▶ [Exercise details] Set each record down exactly, excluding all images.

▶ [Input data]
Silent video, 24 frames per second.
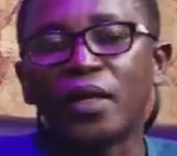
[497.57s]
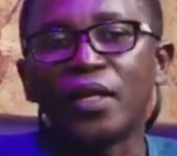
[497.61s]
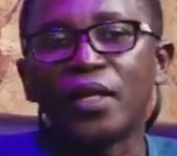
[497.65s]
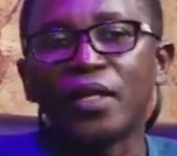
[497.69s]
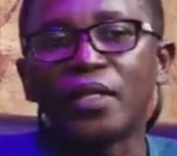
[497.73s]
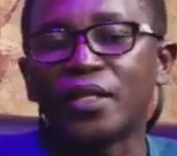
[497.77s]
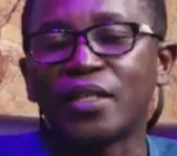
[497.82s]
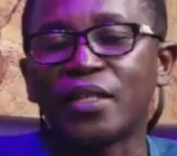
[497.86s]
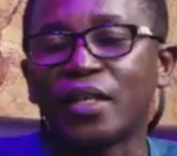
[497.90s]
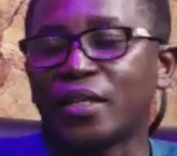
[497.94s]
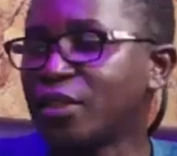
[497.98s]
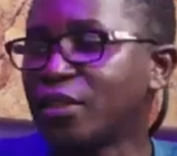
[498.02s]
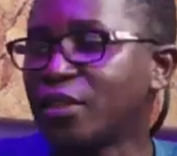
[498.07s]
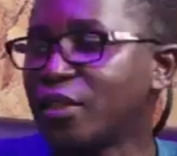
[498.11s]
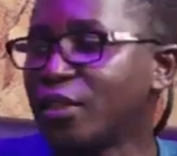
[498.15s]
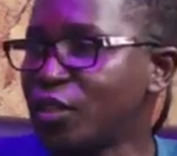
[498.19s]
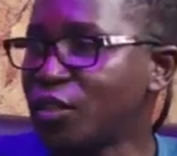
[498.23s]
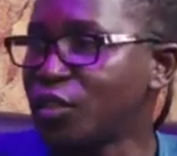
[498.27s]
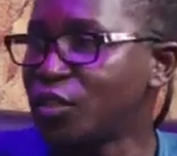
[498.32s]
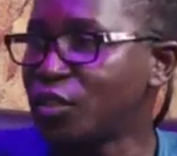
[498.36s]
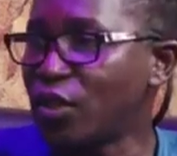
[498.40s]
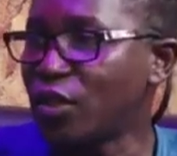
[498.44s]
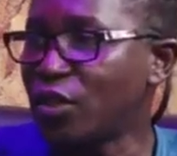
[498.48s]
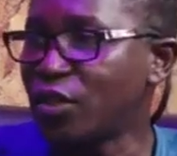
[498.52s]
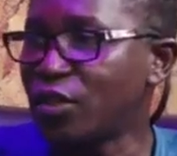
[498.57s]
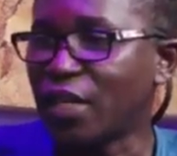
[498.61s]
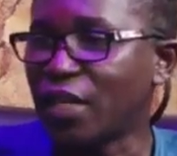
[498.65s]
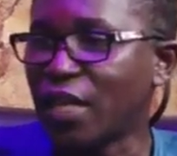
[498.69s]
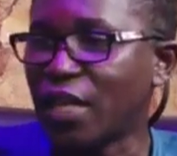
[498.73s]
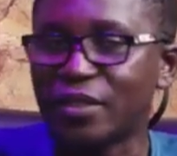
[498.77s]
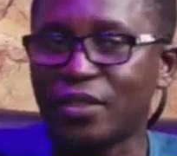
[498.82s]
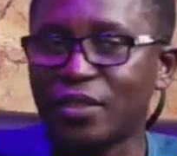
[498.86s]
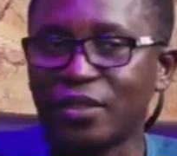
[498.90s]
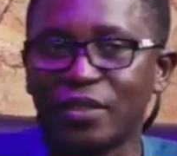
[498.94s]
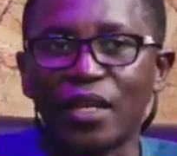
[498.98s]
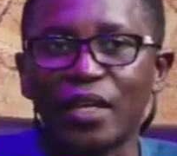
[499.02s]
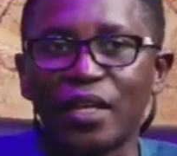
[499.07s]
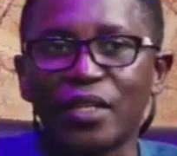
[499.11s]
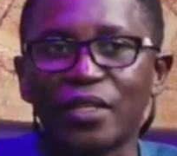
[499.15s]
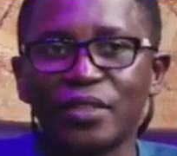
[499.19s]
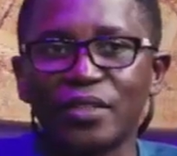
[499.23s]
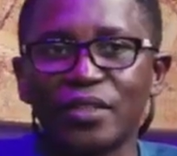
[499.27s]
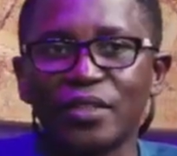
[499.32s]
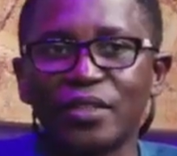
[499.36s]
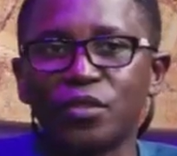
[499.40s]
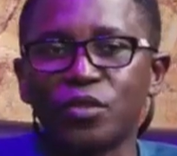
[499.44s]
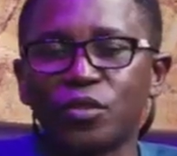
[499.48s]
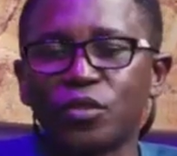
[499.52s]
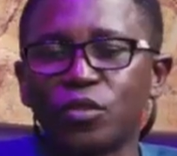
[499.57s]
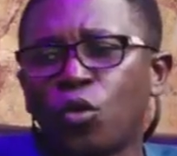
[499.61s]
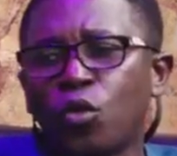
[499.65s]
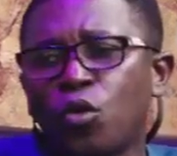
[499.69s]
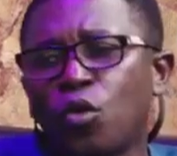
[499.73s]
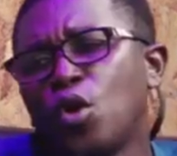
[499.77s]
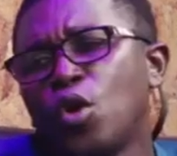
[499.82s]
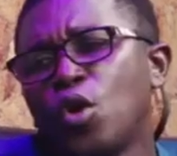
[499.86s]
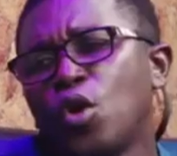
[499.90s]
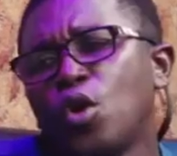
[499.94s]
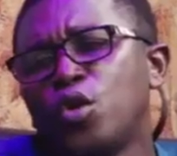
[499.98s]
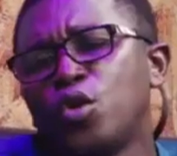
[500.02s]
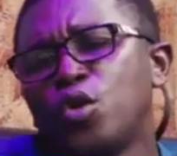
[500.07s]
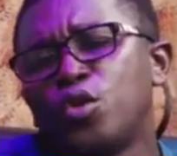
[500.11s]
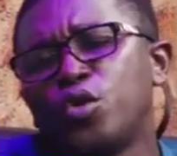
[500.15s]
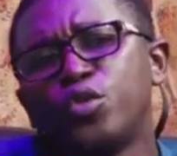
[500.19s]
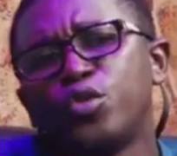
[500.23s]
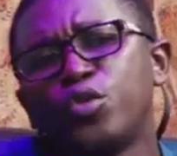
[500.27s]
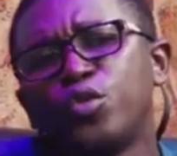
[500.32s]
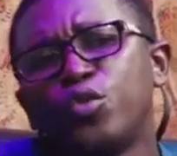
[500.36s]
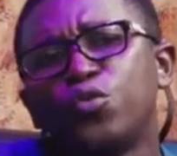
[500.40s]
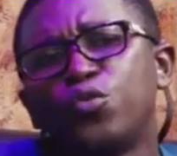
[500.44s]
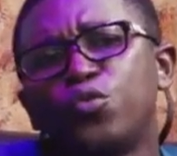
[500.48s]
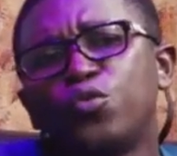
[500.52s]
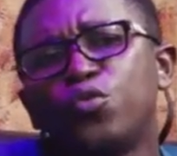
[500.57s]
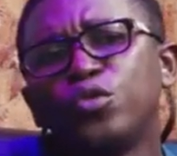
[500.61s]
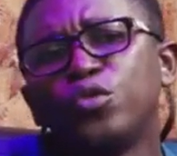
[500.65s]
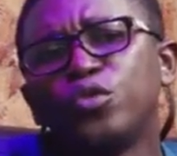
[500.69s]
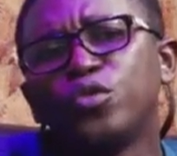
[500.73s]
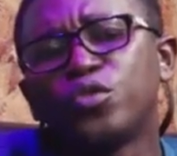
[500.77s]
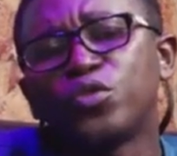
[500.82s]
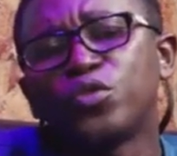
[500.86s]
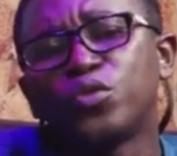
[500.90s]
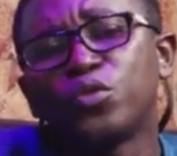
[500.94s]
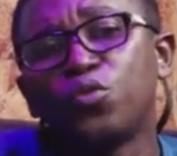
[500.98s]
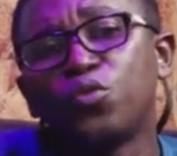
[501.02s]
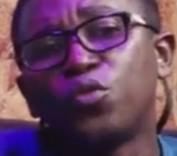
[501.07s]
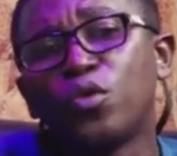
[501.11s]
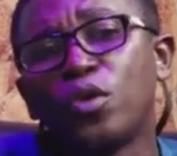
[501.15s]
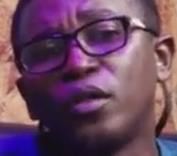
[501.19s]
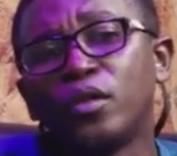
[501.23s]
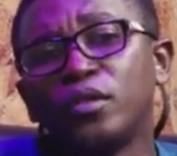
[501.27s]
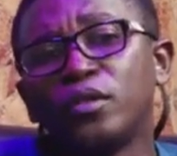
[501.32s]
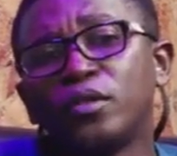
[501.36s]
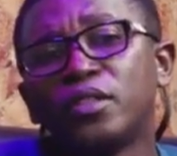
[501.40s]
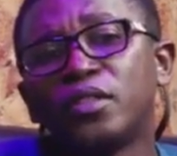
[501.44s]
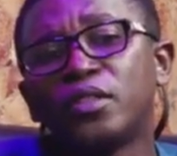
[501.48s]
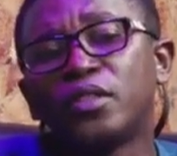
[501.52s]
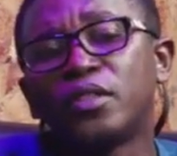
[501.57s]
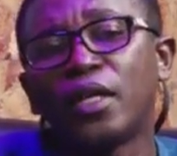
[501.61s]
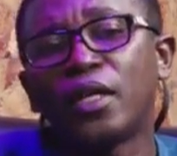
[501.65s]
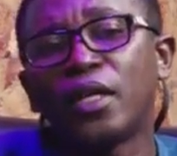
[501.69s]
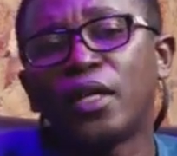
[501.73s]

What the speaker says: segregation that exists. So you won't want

▶ [Task solution]
Silent video, 24 frames per second.
[497.57s]
[497.61s]
[497.65s]
[497.69s]
[497.73s]
[497.77s]
[497.82s]
[497.86s]
[497.90s]
[497.94s]
[497.98s]
[498.02s]
[498.07s]
[498.11s]
[498.15s]
[498.19s]
[498.23s]
[498.27s]
[498.32s]
[498.36s]
[498.40s]
[498.44s]
[498.48s]
[498.52s]
[498.57s]
[498.61s]
[498.65s]
[498.69s]
[498.73s]
[498.77s]
[498.82s]
[498.86s]
[498.90s]
[498.94s]
[498.98s]
[499.02s]
[499.07s]
[499.11s]
[499.15s]
[499.19s]
[499.23s]
[499.27s]
[499.32s]
[499.36s]
[499.40s]
[499.44s]
[499.48s]
[499.52s]
[499.57s]
[499.61s]
[499.65s]
[499.69s]
[499.73s]
[499.77s]
[499.82s]
[499.86s]
[499.90s]
[499.94s]
[499.98s]
[500.02s]
[500.07s]
[500.11s]
[500.15s]
[500.19s]
[500.23s]
[500.27s]
[500.32s]
[500.36s]
[500.40s]
[500.44s]
[500.48s]
[500.52s]
[500.57s]
[500.61s]
[500.65s]
[500.69s]
[500.73s]
[500.77s]
[500.82s]
[500.86s]
[500.90s]
[500.94s]
[500.98s]
[501.02s]
[501.07s]
[501.11s]
[501.15s]
[501.19s]
[501.23s]
[501.27s]
[501.32s]
[501.36s]
[501.40s]
[501.44s]
[501.48s]
[501.52s]
[501.57s]
[501.61s]
[501.65s]
[501.69s]
[501.73s]

What the speaker says: segregation that exists. So you won't want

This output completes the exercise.